Submitted by Providence

Leapfrog Hospital Safety Grades recently gave high marks to Providence Centralia and Providence Saint Peter hospitals.

“This recognition is a testimony to the extraordinary work by our caregivers to provide the best quality and compassionate service to those entrusted in our care,” said Providence Southwest Washington Chief Administrative Officer Medrice Coluccio. “We continuously strive to improve patient safety and quality of service. The Leapfrog scores are particularly impressive because of the sustained success by our ministries.”

The Leapfrog Hospital Safety Grade uses national performance measures from the Centers for Medicare & Medicaid Services (CMS), the Leapfrog Hospital Survey, the Agency for Healthcare Research and Quality (AHRQ), the Centers for Disease Control and Prevention (CDC), and the American Hospital Association’s Annual Survey and Health Information Technology Supplement.

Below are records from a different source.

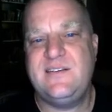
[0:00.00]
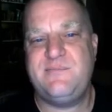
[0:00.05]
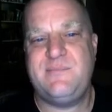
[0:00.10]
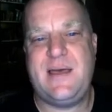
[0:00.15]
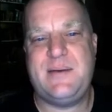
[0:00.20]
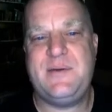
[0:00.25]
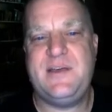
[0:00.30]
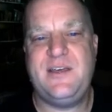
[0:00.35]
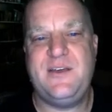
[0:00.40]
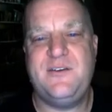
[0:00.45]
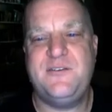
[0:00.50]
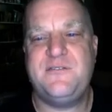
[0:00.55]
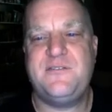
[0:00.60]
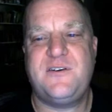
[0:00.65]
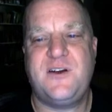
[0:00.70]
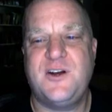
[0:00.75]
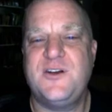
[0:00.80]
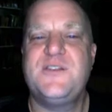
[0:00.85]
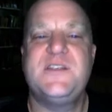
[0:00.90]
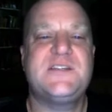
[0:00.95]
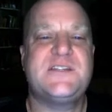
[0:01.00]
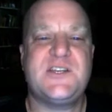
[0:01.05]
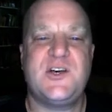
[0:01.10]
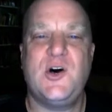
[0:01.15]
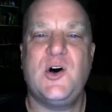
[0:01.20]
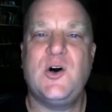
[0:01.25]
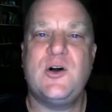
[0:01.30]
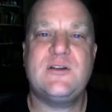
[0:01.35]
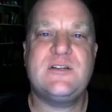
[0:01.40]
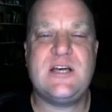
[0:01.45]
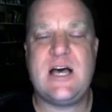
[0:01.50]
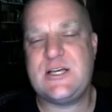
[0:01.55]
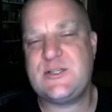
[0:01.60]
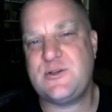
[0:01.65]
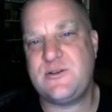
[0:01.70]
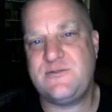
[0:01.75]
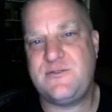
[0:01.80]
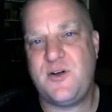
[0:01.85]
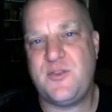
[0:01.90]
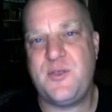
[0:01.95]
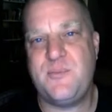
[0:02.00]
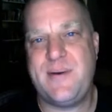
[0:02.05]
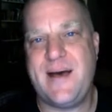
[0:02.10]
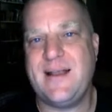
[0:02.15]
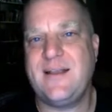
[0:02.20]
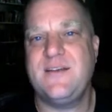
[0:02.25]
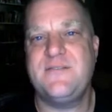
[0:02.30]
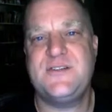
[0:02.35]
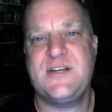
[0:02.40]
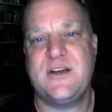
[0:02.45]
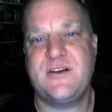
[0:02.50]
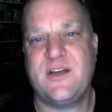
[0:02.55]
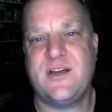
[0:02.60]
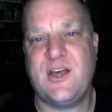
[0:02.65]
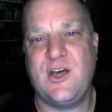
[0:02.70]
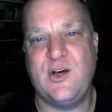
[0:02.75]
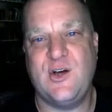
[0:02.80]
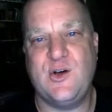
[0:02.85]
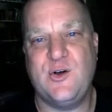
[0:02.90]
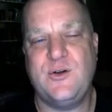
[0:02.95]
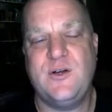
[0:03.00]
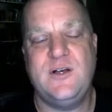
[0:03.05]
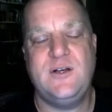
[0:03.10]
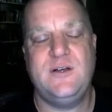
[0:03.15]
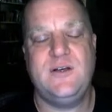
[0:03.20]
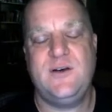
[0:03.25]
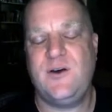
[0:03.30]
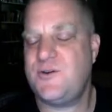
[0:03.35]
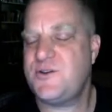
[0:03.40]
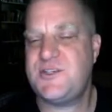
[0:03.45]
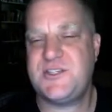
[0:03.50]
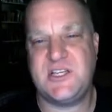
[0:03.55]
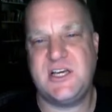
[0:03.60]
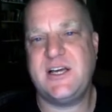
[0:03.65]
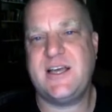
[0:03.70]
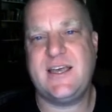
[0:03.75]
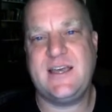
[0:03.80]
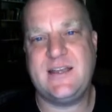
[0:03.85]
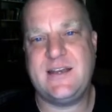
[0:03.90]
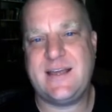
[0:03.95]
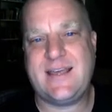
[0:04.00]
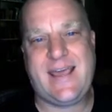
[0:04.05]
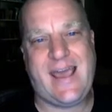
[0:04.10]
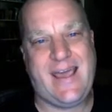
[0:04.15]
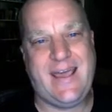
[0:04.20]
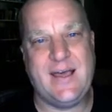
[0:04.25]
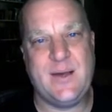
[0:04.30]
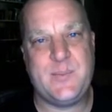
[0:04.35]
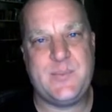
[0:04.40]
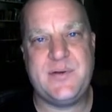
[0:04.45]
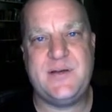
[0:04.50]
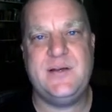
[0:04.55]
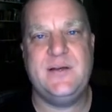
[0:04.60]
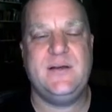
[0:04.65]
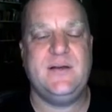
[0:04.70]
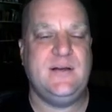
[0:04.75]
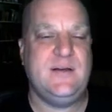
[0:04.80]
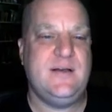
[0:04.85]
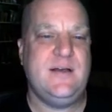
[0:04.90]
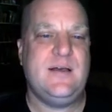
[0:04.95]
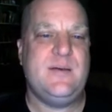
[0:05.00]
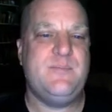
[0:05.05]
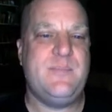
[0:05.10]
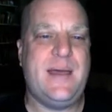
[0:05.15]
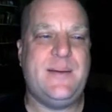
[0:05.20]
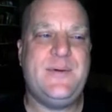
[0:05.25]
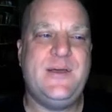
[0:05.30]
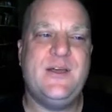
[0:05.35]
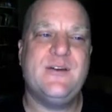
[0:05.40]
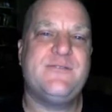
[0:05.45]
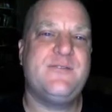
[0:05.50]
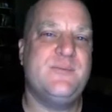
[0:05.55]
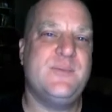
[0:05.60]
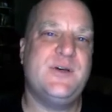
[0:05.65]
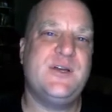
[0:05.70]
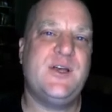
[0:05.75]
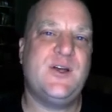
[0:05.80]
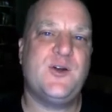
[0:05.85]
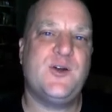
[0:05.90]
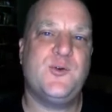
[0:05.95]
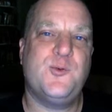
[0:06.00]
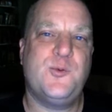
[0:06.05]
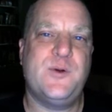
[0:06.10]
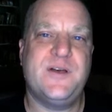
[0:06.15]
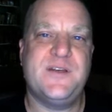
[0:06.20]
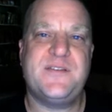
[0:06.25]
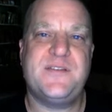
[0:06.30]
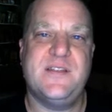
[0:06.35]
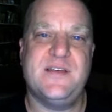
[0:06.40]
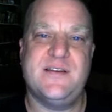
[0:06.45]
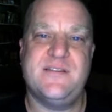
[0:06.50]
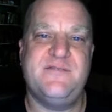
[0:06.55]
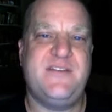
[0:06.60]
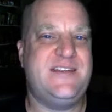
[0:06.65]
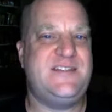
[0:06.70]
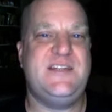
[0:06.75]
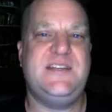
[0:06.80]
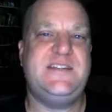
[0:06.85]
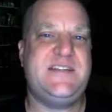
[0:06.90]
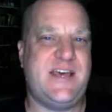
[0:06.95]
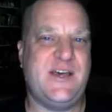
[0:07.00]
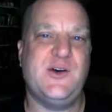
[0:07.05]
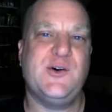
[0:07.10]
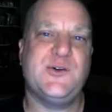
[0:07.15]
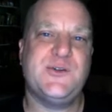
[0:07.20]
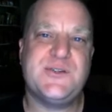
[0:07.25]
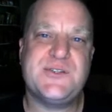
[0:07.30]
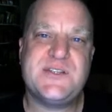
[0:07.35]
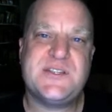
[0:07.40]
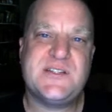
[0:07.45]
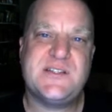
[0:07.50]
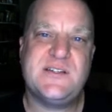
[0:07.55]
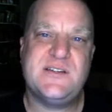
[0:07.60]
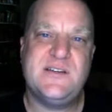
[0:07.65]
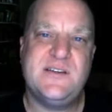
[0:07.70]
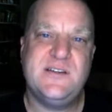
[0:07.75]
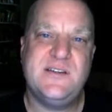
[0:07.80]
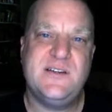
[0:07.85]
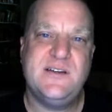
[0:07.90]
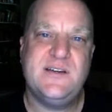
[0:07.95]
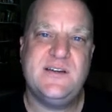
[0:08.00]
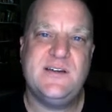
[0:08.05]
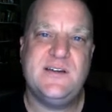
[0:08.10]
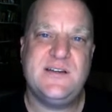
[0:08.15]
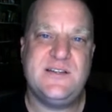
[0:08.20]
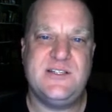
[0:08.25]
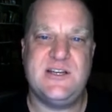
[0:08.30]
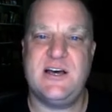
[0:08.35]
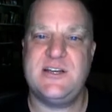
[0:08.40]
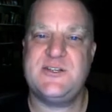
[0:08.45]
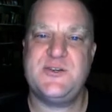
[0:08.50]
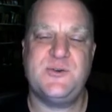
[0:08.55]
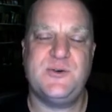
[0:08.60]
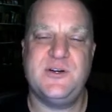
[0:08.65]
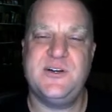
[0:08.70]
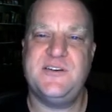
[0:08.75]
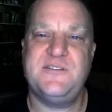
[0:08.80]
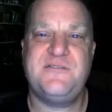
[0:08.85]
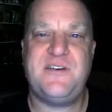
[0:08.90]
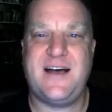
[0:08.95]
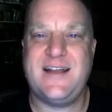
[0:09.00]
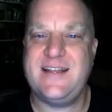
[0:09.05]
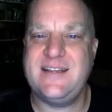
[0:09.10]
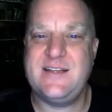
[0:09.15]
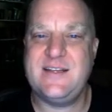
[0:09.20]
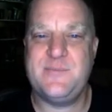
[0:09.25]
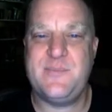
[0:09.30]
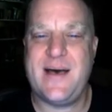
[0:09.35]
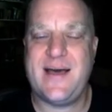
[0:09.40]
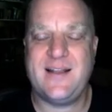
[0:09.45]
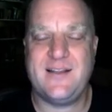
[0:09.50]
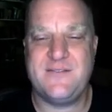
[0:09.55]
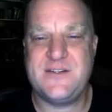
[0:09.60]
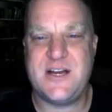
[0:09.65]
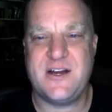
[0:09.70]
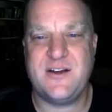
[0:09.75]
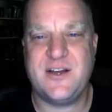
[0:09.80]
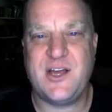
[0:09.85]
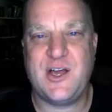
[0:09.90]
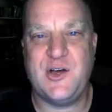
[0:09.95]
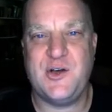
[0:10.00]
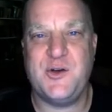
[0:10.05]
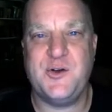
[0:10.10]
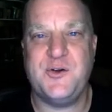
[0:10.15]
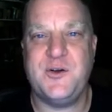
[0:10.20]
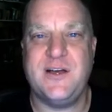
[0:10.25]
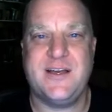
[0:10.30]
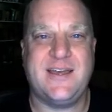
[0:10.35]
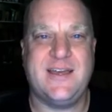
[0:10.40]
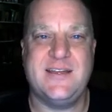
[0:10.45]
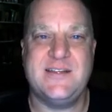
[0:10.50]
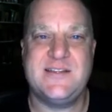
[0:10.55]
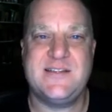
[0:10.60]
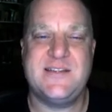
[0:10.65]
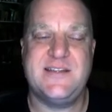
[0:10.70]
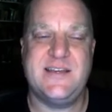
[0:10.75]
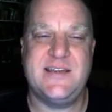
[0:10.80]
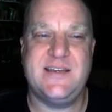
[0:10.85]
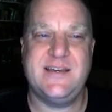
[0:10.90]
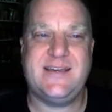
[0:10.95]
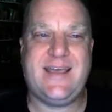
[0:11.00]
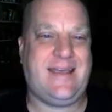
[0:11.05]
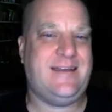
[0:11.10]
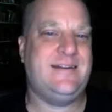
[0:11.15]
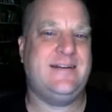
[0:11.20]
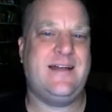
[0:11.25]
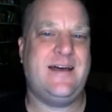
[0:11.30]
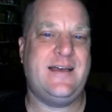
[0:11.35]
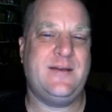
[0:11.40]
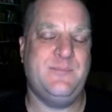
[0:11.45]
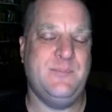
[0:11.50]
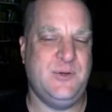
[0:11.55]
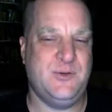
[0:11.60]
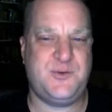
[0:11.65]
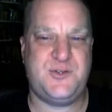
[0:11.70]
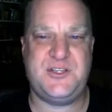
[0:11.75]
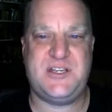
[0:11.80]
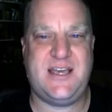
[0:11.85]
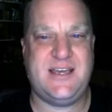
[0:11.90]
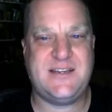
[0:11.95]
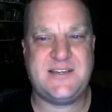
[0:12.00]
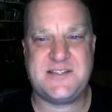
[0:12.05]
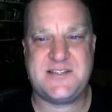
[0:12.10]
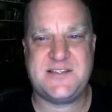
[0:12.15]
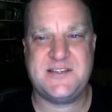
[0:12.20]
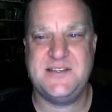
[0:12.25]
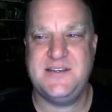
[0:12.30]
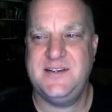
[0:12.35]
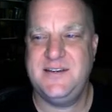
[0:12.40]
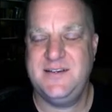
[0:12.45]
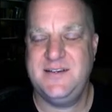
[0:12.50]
Maybe you've heard the song Joshua Fought the Battle of Jericho or sung it at camp. Maybe you're familiar with the Veggie Tales, Joshua fighting the Battle of Jericho against the Canaanite milkshakes,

The Safety Grade is becoming the gold standard measure of patient safety, and has been cited in MSNBC, The New York Times and AARP The Magazine.

Providence Centralia
Providence Centralia received a “B,” the highest grade possible, because an A grade requires the Intensive Care Unit to have full-time intensive-care doctors. Photo courtesy: Providence

Providence Centralia received a “B,” the highest grade possible, because an A grade requires the Intensive Care Unit to have full-time intensive-care doctors. Providence Centralia is working to add tele-medicine in the ICU. Providence Centralia was one of just 16 hospitals in Washington to receive a B score.

“These scores represent and demonstrate our commitment to patient safety,” said Providence Centralia Site Administrator Jill Cooper, who also serves as vice president of Quality for Providence throughout Southwest Washington. “They are a reflection of our continuous work to use evidenced-based practice; to ensure every patient – every time – gets the appropriate treatment.”

More than 2,600 hospitals were graded throughout the United States, based on voluntary submission of quality/safety data. Just 31% earned an A and 27% earned a B.

Providence Saint Peter Hospital in Olympia earned an “A” on the Spring 2017 grading. Saint Peter was one of just seven hospitals in the state of Washington to receive an A grade and one of just 823 in the nation. This continues an A mark for Saint Peter every year since 2014.

“We always strive to do better, and there’s always improvement to make, but this is a good validation of the things we’ve been doing,” added Cooper.